Task requirements >>
Bring together all lines from the listing below that contain the string "second".

*** Block opens ***

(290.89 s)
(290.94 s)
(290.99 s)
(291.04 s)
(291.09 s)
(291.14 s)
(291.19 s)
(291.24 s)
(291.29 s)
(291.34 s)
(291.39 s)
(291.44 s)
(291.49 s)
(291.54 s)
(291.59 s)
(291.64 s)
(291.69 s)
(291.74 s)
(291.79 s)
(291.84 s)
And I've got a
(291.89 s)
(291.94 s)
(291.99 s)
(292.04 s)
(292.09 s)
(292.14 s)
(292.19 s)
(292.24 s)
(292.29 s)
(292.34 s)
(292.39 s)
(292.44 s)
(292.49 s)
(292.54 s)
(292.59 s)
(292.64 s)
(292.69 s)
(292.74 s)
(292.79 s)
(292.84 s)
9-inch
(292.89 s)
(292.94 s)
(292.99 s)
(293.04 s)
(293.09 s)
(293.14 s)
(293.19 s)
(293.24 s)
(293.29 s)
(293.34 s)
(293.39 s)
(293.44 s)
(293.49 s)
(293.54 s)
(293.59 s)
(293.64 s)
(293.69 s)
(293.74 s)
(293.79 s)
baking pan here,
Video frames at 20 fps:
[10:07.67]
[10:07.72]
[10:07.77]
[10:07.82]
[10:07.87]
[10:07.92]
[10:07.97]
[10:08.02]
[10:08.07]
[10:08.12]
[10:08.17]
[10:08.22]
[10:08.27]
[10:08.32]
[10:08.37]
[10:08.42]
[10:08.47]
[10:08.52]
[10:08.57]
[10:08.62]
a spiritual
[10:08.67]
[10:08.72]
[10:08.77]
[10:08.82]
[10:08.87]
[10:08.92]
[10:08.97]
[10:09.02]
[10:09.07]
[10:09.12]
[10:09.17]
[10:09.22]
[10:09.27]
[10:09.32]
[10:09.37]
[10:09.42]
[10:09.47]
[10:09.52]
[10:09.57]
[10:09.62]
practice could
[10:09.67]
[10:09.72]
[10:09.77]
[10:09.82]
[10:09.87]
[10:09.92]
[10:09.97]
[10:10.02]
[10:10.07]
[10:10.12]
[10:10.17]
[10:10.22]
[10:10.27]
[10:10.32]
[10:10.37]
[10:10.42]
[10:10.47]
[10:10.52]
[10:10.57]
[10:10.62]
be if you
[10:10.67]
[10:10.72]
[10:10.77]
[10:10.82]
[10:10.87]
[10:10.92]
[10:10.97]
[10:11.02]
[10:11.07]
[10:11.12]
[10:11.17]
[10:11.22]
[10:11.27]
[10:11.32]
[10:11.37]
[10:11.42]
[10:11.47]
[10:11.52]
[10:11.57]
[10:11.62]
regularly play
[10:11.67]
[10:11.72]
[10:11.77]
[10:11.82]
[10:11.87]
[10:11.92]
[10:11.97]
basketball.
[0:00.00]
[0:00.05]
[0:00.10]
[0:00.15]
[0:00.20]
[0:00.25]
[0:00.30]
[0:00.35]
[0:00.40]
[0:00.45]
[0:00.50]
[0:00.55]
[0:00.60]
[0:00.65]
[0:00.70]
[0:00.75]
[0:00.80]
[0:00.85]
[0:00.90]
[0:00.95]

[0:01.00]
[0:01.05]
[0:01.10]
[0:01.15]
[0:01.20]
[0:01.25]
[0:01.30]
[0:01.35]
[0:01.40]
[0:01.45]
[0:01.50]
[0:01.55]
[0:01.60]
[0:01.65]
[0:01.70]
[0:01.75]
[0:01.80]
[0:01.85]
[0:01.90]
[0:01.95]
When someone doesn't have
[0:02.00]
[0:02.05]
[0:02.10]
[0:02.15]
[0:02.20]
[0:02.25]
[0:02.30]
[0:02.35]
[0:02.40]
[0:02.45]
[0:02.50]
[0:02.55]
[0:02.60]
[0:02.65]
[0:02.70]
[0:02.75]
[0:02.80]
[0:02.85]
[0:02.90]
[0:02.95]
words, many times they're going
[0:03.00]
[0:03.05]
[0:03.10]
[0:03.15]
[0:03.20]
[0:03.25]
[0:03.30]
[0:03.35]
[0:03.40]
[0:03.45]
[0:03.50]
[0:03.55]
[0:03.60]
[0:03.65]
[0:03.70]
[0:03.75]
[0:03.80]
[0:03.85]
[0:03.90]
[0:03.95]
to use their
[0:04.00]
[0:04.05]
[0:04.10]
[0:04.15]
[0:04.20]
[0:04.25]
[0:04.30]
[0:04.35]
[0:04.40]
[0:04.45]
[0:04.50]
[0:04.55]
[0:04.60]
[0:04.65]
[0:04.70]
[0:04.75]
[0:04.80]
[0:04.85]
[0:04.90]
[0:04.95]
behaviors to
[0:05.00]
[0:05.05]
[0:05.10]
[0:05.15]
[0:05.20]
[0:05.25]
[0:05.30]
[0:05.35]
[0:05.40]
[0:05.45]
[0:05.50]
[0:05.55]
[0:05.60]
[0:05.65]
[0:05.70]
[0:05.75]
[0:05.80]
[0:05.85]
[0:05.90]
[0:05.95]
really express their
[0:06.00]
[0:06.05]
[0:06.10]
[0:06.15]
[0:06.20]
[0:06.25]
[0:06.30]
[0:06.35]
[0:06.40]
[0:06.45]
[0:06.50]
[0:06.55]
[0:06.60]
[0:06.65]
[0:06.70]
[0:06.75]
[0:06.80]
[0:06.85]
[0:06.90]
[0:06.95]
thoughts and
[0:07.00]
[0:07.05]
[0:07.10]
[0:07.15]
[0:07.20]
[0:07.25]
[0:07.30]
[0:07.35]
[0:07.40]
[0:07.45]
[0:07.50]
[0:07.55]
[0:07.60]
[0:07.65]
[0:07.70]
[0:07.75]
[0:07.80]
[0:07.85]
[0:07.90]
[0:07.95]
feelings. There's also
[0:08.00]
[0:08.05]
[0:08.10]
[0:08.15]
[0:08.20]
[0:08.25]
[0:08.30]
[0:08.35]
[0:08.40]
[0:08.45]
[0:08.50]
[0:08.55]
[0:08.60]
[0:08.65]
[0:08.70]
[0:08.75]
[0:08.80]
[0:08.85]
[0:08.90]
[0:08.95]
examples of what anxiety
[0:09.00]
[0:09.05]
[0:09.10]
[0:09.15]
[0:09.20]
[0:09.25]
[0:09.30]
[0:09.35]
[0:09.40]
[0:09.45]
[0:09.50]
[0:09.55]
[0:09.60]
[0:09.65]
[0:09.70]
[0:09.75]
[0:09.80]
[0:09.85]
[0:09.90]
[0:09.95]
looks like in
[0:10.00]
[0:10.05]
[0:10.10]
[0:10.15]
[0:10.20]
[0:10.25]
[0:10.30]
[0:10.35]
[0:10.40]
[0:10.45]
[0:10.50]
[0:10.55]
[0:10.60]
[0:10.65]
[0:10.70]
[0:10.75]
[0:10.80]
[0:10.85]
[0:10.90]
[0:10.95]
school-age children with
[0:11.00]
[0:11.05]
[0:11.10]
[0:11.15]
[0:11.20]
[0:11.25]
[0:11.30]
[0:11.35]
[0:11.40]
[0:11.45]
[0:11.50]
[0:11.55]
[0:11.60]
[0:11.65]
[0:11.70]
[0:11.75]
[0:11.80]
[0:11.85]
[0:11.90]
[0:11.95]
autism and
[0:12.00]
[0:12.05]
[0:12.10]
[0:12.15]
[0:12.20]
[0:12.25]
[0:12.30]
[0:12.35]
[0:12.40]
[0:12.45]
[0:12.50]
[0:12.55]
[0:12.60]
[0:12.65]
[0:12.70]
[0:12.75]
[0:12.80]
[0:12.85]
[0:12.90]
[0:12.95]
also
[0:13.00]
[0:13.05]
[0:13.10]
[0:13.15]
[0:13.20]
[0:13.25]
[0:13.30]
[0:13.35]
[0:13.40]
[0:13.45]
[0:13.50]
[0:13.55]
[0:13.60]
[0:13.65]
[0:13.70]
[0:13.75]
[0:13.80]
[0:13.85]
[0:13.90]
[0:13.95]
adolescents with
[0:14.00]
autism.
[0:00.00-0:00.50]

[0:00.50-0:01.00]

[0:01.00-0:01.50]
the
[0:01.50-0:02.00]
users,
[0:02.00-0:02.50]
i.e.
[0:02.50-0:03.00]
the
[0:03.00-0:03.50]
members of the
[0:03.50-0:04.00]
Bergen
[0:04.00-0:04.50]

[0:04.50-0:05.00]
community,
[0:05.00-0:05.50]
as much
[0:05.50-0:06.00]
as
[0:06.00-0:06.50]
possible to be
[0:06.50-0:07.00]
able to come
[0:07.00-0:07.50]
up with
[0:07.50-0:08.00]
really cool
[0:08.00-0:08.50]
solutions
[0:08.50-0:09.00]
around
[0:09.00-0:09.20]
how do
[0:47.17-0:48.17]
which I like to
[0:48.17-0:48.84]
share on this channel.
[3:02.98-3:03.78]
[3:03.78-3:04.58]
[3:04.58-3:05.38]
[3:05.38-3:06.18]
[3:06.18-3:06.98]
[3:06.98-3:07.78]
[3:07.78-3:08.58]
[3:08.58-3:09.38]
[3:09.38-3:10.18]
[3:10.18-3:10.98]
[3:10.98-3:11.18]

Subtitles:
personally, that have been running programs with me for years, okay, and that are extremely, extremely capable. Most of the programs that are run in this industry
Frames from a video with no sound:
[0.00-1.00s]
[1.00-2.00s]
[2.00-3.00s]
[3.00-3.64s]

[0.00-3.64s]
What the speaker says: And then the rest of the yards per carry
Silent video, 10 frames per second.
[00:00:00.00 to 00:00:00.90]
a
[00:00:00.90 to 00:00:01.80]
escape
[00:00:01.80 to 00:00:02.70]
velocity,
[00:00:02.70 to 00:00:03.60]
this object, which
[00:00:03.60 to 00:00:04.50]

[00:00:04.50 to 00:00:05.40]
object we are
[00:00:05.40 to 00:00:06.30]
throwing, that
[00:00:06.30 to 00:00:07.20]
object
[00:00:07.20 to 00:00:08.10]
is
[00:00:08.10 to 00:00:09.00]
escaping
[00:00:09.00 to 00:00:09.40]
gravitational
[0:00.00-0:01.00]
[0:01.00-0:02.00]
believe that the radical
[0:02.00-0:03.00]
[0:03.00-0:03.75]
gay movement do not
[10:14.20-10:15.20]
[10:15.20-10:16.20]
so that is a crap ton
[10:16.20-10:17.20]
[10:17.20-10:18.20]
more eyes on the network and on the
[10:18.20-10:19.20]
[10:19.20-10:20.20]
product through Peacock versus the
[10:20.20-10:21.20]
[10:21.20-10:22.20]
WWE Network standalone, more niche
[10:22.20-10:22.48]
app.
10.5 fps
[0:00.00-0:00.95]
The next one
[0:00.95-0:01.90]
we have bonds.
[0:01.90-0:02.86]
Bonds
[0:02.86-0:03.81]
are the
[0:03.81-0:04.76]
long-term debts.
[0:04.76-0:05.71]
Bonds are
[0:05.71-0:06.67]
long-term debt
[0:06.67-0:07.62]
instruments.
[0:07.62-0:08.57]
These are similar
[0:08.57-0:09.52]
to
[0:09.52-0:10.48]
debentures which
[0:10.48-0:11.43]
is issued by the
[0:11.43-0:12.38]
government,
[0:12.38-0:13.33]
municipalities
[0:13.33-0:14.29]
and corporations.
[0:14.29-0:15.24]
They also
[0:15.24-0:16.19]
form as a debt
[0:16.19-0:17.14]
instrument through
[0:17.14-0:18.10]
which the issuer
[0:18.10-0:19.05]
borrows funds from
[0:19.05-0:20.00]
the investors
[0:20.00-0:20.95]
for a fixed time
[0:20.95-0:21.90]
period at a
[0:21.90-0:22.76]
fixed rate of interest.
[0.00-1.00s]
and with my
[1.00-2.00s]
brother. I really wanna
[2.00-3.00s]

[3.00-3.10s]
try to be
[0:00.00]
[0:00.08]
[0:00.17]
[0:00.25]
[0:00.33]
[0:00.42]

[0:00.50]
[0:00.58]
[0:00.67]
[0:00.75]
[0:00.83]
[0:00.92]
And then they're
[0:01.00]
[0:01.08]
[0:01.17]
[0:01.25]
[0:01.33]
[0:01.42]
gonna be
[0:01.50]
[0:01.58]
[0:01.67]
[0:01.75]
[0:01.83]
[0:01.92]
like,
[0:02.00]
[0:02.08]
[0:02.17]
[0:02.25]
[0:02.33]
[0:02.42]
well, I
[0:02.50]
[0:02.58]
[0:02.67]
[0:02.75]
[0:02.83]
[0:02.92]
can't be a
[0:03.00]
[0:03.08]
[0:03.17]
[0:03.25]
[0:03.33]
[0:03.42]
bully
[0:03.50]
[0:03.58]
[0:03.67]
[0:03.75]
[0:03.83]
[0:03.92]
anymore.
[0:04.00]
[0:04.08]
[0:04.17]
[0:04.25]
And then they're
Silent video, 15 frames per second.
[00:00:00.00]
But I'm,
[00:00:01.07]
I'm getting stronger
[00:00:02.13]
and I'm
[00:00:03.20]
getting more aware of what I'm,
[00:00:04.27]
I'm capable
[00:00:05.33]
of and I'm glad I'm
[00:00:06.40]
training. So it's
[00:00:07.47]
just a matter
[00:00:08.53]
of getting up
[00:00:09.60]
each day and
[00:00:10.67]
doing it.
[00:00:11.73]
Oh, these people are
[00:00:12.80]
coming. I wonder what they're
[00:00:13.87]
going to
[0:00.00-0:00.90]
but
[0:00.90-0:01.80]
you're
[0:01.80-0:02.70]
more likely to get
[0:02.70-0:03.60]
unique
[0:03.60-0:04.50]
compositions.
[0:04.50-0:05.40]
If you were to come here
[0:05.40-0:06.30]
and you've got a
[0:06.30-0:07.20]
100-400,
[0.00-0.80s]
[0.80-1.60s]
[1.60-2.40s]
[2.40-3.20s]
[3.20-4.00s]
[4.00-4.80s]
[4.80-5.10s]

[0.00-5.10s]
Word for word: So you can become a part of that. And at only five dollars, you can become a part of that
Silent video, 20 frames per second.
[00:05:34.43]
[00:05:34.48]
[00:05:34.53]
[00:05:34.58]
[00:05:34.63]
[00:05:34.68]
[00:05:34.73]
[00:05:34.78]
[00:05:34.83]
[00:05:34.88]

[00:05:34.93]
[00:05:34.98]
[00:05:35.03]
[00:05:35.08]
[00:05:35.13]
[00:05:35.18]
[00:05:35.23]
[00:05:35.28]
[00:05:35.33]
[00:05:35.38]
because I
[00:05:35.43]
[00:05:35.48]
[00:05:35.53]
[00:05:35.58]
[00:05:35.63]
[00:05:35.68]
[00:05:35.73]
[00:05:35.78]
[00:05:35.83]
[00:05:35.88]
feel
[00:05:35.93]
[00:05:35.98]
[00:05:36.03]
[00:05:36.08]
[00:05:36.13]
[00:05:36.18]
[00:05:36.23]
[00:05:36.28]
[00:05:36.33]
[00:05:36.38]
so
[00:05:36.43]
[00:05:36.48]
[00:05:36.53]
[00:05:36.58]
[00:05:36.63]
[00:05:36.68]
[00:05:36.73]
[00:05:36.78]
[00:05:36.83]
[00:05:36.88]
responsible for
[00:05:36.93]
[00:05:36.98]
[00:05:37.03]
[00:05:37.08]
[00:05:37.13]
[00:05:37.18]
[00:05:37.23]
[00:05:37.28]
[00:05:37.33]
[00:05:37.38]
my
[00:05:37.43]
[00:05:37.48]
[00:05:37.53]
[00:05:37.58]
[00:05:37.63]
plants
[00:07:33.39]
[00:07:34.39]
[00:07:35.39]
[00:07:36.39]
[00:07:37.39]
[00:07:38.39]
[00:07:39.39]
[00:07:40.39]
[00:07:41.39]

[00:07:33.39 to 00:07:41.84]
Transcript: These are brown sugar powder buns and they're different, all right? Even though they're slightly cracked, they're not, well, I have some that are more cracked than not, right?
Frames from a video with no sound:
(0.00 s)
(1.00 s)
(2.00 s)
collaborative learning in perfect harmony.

*** Block closes ***

Output of the exercise >>
Silent video, 10 frames per second.
Silent video, 15 frames per second.
Silent video, 20 frames per second.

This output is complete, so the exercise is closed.